True or false: There are no black people in Argentina
True or false: There are no black people in Argentina
Amazing Fact About the Negro No. 87: What happened to Argentina’s black population?
In watching this year’s World Cup, did anyone find it peculiar that there were no black players on theArgentinian national team, when their archrivals, the Brazilians, have more than half a dozen (not to mention the greatest soccer player of all time among their alums, Pelé)? After all, both countries are in South America, one on top of the other, and both were colonized by European powers that relied heavily on African slaves to turn a profit: Portugal, in the case of Brazil, and Spain, in the case of Argentina. Yet walk down the streets of Buenos Aires and Rio de Janeiro today, and you’ll see a racial gap even more pronounced than on the soccer field. Is it just coincidence, an accident of history perhaps, or is history itself at play?

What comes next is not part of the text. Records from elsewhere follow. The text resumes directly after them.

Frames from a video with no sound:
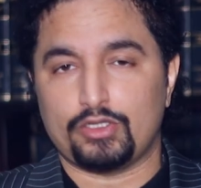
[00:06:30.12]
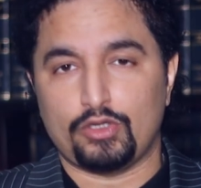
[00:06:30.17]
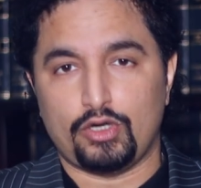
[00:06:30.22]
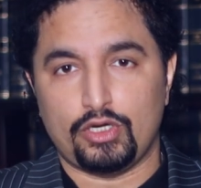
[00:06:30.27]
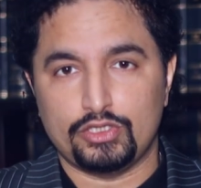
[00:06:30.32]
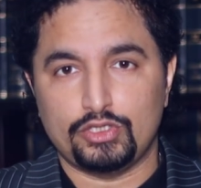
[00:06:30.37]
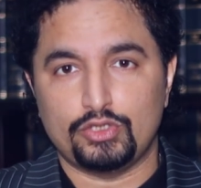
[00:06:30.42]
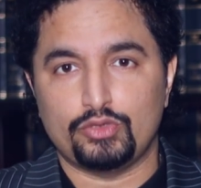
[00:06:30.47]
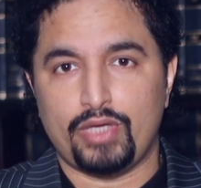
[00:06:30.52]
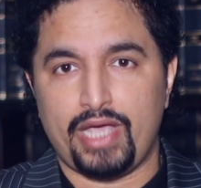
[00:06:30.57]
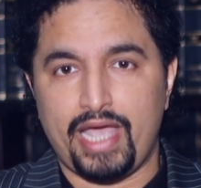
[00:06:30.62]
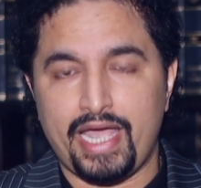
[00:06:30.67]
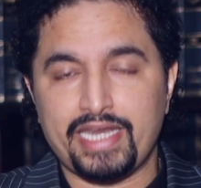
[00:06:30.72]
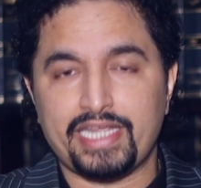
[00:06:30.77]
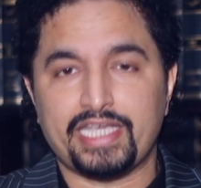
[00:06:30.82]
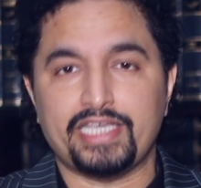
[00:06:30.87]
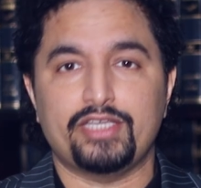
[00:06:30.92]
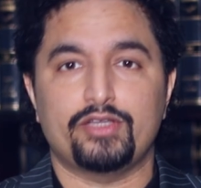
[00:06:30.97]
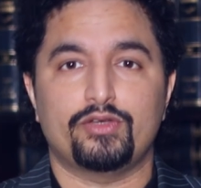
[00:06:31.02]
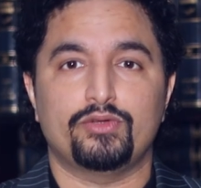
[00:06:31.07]
टेक्नोलॉजी तो है
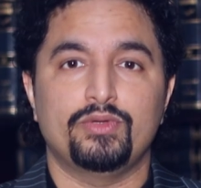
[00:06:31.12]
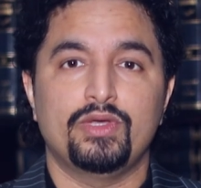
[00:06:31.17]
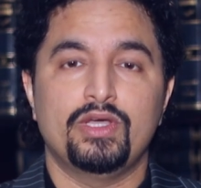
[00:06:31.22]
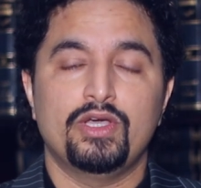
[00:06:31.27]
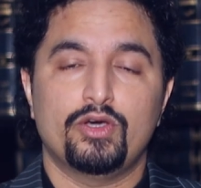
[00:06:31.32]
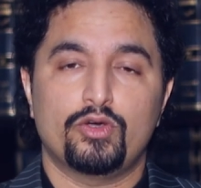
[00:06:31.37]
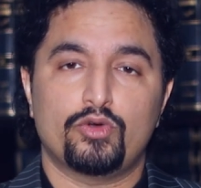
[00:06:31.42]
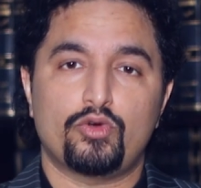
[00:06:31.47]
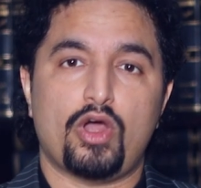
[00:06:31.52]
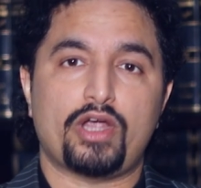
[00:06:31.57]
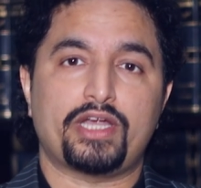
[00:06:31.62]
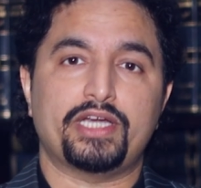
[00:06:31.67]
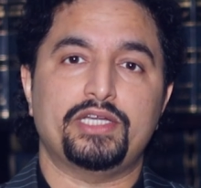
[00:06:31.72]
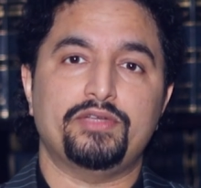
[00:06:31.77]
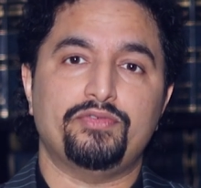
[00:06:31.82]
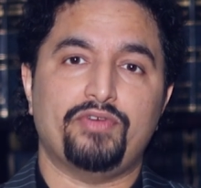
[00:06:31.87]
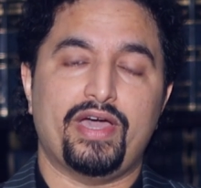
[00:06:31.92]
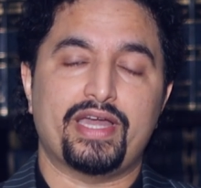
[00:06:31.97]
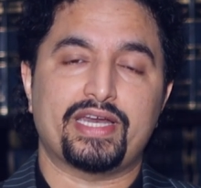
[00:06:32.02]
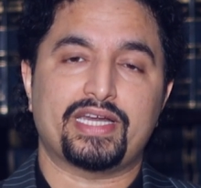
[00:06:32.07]
नहीं कि ये रॉकेट
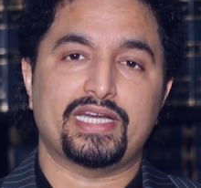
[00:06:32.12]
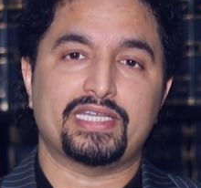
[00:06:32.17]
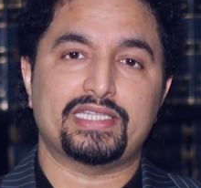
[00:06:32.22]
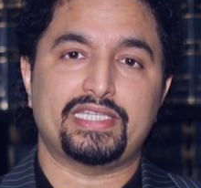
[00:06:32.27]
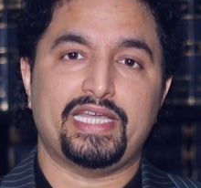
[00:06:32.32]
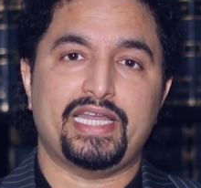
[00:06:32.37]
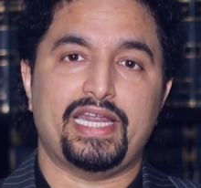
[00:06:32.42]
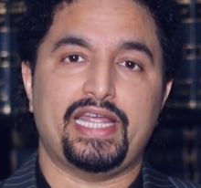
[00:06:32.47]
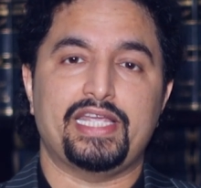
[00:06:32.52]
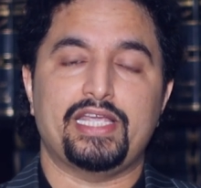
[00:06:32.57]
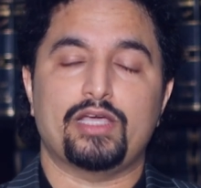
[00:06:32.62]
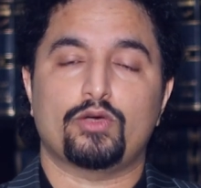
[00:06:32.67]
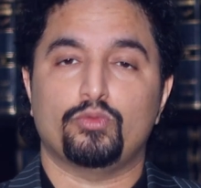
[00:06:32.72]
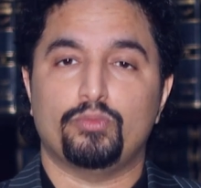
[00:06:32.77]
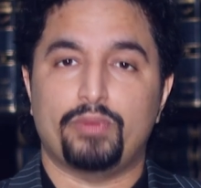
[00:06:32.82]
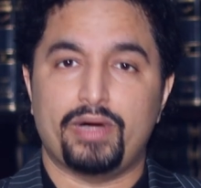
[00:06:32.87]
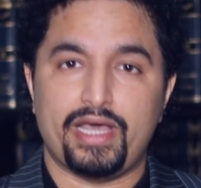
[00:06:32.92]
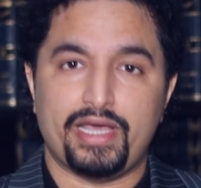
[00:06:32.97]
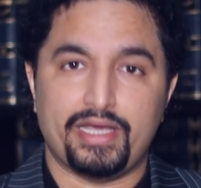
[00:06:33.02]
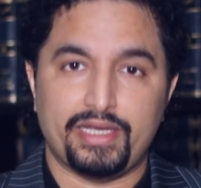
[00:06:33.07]
ही फायर करते रहें या
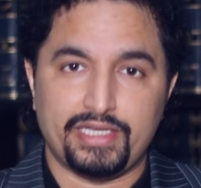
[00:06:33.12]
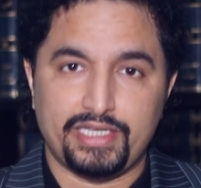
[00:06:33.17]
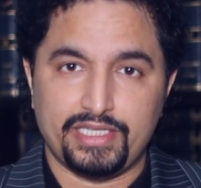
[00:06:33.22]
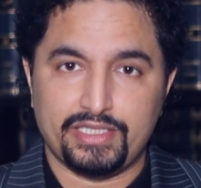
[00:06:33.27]
कोई बड़ा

According to Erika Edwards, author of the “Slavery in Argentina” entry in Oxford Bibliographies:
In 1587 the first slaves arrived in Buenos Aires from Brazil. From 1580 to 1640, the main commercial activity for Buenos Aires was the slave trade. More than 70 percent of the value of all imports arriving in Buenos were enslaved Africans. Slaves came primarily from Brazil via the Portuguese slave trade from Angola and other Western states in Africa. Once arriving in Buenos Aires, they could be sent as far as Lima, Peru; slaves were provided to Mendoza, Tucuman, Salta Jujuy, Chile, Paraguay, and what is today Bolivia and southern Peru. Córdoba functioned primarily as a redistribution center for this slave transfer until 1610.
It’s difficult to pin down the exact number of African slaves who passed through Argentina, since so much of the trade involved illegal smuggling (due to shifting laws against the importation of slaves and traders’ desire to avoid paying taxes). But to get a sense, I searched the Trans-Atlantic Slave Trade Database, which suggests that 63,845 slaves disembarked at the Viceroyalty of Rio de la Plata between 1601 and 1866 (compared with the more than 3 million slaves in Brazil). La Plata, under Spanish dominion after 1776, was headquartered in Buenos Aires, Argentina’s present-day capital city, and touched parts of present-day Uruguay, Paraguay and Bolivia. After earlier European settlers had tried—and failed—to subjugate the native population in the region, trading in African slaves, legally or illegally, proved too lucrative to pass up. At various points, the French, Portuguese and British were in on the action, with the latter two wielding the greatest influence. Even the Jesuit priests of Córdoba had a hard time saying no to slavery.
After 1789, many restrictions on trade for American subjects were lifted, Joy Elizando writes in her profile of the country for Africana, the Encyclopedia of the African and African American Experience, Second Edition. “Slaves then came from Portuguese factories in Angola ([the people] were called Congos, Angolas, Benguelas, and Luandas) and from Mozambique. Between 1750 and 1810 approximately 45,000 slaves were imported by both legal and illegal means.” Their presence was key to Buenos Aires’ rise as an economic and political power, Elizando adds, citing the work of historians Sergio Villalobos, Russell Edward Chace and George Reid Andrews. Amazingly, as a result, Elizando writes, “[b]y the late 1700s nearly 50 percent of the population in the interior of the country was black, and between 30 and 40 percent of the population of Buenos Aires was black or mulatto.”
But you would never know that today. In fact, many Argentinians themselves don’t know that. Some even think their country managed to avoid the slave trade entirely, victims of a sort of cultural amnesia that finds the black presence in Argentina somehow inconvenient, something to be denied.